There's several sides to this that deserve a mention. The first is to understand what a 301 redirect means in the first place.
301 - Permanently Moved. Update your links/index to use the new URL instead as the old one you used is no longer valid and never again will be.
It means that anyone linking to the old URL is supposed to update and use the new one. It is therefore perfectly valid thinking to assume any link that doesn't update appropriately is a 'dead' page, abandoned, not maintained, and thus not worthy of counting as a currently relevant link. Google used to believe, despite what the protocol always said, that old links were still worth counting. Now they don't.
I still see a much wider problem, even today, of sites built where they serve a 302 redirect to a 404 page ...
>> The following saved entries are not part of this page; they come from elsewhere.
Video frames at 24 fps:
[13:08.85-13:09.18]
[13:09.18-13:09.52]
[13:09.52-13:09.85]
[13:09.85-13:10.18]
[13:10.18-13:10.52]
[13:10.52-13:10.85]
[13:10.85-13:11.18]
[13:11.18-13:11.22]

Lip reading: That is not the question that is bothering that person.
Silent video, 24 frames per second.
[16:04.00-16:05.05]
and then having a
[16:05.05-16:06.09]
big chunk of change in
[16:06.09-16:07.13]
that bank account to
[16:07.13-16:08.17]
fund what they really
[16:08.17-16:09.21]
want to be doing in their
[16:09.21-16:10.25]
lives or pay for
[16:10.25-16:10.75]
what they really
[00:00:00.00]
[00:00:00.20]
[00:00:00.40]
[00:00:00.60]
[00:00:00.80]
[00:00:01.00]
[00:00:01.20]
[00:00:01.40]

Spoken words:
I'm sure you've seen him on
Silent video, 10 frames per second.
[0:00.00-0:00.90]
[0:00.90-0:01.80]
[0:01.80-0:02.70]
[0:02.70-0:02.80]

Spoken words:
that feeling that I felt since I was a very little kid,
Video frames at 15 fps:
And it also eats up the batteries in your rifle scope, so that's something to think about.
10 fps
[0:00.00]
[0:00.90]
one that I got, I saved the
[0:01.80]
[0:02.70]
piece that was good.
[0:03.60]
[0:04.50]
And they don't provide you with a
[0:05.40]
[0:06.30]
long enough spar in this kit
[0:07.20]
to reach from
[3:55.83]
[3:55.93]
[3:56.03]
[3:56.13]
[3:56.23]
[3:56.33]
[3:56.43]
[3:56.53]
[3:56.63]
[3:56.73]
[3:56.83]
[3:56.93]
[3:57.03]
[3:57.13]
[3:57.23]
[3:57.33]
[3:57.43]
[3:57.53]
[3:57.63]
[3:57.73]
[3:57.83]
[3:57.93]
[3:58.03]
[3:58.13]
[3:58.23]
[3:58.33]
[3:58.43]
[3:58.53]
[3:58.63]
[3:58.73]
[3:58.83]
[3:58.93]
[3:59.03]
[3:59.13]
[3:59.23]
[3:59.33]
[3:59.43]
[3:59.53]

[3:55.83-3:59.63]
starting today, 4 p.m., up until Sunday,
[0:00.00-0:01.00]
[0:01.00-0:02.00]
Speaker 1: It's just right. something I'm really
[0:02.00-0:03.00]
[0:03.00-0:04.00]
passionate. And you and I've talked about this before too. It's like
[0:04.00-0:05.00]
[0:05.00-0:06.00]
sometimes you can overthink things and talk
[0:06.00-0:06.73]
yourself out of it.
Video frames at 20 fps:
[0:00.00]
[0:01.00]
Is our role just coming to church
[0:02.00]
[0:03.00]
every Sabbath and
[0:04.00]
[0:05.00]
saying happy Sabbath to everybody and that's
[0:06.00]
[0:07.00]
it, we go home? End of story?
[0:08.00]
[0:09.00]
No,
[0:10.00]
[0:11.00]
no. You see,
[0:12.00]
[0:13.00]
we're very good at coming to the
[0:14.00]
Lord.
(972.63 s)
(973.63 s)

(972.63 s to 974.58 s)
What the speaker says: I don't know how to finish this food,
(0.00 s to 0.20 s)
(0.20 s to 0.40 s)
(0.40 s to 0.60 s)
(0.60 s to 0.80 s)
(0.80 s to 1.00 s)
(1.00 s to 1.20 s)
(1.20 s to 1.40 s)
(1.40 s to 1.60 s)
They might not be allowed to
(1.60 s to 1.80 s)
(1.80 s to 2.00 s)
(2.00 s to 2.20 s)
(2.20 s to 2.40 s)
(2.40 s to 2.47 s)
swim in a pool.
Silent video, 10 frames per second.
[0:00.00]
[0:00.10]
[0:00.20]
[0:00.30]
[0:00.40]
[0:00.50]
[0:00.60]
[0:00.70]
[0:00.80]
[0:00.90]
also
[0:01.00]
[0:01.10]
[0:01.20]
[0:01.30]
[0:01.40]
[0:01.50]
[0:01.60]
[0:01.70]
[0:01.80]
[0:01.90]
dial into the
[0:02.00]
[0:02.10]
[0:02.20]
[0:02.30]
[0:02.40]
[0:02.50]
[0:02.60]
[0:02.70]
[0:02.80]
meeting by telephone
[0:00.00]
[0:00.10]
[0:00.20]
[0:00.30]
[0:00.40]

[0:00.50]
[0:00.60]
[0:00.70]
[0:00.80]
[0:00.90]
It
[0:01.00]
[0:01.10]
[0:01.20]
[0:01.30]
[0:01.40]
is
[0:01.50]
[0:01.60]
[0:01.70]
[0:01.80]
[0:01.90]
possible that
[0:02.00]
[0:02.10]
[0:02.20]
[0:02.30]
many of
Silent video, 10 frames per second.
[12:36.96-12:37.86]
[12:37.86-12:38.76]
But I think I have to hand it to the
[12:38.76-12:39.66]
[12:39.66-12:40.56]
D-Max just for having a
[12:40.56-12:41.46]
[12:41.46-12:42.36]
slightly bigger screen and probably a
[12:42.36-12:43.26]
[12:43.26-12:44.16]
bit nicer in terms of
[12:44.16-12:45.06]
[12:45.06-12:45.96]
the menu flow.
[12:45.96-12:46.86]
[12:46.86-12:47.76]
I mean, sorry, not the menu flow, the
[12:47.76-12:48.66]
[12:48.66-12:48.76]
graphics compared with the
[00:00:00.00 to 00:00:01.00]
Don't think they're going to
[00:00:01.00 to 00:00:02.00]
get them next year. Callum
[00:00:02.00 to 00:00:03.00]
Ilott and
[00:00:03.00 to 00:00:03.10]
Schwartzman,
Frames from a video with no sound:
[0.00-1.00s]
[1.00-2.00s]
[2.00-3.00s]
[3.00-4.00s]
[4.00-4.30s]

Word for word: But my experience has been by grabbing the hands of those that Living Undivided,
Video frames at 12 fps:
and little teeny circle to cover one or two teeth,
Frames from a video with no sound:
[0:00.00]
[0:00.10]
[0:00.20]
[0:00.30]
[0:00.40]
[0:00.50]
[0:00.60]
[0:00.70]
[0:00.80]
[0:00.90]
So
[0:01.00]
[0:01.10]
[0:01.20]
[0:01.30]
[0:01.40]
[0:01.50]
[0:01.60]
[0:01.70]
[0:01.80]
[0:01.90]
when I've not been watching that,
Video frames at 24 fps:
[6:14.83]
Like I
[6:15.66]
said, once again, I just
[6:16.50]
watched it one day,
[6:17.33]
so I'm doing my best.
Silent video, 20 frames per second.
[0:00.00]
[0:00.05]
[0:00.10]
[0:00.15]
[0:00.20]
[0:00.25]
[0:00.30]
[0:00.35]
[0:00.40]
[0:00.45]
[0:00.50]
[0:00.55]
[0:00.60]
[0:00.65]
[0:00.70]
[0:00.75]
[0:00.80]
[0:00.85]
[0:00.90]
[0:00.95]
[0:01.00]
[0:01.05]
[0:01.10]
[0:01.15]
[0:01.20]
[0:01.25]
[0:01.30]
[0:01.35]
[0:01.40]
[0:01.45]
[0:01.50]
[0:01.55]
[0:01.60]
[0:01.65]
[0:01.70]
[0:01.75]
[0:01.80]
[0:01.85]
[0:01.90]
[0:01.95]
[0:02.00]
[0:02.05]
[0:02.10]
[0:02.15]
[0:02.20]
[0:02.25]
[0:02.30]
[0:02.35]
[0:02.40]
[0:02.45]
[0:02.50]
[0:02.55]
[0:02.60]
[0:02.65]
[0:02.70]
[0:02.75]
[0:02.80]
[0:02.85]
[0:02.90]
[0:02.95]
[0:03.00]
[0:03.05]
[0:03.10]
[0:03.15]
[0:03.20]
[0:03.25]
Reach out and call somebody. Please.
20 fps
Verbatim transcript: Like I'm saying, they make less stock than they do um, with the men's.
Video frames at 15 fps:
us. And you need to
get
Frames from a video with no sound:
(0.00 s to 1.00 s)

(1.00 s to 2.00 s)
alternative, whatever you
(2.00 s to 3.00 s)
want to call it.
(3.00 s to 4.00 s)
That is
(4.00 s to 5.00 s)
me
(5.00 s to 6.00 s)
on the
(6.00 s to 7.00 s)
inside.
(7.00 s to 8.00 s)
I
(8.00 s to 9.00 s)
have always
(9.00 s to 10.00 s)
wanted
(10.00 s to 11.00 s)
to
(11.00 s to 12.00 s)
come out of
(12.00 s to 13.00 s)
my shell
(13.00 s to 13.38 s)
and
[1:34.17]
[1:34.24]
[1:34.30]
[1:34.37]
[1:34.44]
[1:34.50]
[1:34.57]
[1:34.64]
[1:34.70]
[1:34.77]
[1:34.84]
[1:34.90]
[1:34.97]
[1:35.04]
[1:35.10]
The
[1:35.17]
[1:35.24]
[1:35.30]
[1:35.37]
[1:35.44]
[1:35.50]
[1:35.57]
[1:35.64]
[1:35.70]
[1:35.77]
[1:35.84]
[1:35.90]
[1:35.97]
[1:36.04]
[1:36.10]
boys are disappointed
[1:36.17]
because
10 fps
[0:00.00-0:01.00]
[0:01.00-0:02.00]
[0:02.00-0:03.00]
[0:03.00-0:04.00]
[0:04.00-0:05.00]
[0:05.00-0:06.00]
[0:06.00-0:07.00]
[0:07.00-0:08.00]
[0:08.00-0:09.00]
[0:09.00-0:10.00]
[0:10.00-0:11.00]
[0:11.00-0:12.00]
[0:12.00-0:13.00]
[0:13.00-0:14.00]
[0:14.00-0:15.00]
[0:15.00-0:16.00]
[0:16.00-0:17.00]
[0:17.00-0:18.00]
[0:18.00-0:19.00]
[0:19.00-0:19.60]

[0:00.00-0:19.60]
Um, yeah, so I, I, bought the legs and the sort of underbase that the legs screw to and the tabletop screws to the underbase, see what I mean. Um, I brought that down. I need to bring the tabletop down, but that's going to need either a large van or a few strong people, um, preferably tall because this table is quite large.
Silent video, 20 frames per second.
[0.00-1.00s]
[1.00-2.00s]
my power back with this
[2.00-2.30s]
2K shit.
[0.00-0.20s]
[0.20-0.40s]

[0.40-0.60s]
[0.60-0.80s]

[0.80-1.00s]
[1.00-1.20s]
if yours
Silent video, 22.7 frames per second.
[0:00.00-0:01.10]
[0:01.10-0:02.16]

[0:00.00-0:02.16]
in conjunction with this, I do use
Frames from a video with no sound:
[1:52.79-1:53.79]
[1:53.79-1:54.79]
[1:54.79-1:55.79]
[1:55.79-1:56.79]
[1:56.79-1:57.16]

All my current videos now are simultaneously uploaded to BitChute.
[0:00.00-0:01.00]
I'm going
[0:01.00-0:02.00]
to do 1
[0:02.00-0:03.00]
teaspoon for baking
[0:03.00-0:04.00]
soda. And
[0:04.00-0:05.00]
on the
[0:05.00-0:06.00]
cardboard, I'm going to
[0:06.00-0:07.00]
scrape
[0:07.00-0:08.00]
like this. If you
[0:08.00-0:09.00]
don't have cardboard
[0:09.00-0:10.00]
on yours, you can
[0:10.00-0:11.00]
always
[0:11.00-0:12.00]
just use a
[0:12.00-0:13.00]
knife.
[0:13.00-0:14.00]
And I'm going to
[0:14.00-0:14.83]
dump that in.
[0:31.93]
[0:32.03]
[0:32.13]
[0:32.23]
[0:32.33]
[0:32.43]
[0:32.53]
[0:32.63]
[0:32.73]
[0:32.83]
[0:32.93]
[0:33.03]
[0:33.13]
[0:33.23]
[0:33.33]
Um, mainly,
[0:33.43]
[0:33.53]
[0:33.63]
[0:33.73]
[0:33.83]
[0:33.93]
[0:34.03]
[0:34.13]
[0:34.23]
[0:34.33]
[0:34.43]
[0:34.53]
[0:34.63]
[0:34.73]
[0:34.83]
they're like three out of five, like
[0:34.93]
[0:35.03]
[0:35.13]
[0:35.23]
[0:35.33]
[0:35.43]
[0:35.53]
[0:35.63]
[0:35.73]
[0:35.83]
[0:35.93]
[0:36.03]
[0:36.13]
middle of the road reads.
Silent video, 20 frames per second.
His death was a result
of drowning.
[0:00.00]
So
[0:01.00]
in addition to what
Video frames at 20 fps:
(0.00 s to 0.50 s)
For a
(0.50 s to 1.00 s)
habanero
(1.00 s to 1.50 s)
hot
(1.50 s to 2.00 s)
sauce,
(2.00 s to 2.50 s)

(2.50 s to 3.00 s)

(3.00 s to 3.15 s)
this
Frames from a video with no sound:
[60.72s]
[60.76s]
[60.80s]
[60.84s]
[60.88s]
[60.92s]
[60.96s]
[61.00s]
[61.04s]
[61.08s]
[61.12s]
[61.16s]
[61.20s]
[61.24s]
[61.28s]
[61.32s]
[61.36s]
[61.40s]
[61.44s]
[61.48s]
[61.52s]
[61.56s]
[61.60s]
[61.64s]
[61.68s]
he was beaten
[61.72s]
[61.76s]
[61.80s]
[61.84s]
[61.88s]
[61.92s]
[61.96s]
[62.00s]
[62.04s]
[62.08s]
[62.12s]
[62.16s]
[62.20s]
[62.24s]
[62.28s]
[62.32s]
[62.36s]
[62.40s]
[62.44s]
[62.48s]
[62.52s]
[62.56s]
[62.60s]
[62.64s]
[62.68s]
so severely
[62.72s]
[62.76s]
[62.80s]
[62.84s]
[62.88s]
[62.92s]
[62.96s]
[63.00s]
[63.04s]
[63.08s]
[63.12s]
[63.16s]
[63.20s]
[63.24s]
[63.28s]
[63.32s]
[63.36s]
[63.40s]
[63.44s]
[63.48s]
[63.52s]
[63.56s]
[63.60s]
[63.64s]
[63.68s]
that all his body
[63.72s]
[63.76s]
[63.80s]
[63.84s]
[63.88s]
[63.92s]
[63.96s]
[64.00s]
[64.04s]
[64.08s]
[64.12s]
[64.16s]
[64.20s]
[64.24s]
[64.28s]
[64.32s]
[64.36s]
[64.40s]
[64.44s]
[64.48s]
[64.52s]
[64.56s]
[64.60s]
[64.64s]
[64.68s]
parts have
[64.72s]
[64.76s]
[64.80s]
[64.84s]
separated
302 - Temporarily Moved. Please do not change the address for your links/bookmarks/index as this move is only temporary and this URL will become valid again. The URL you used, that redirected, is the preferred and proper one, and this redirect is just a temporary thing to ignore.
This one means that the link used, despite the redirect currently there, is the right and proper and preferred URL. Keep it in the index, and don't bother adding the page we redirected you to, as its just a temporary re-route.
Sites that serve 302 redirects to an error page are the easiest soft-target for negative SEO. Just build links to hundreds of nonsense URLs that should go to a 404 on their site, and their unthinking 302 response says they are all valid, but then serve identical duplicate content (the 404 page without the actual 404 header response it is named for). Can bowl a site out of the SERPs in a week.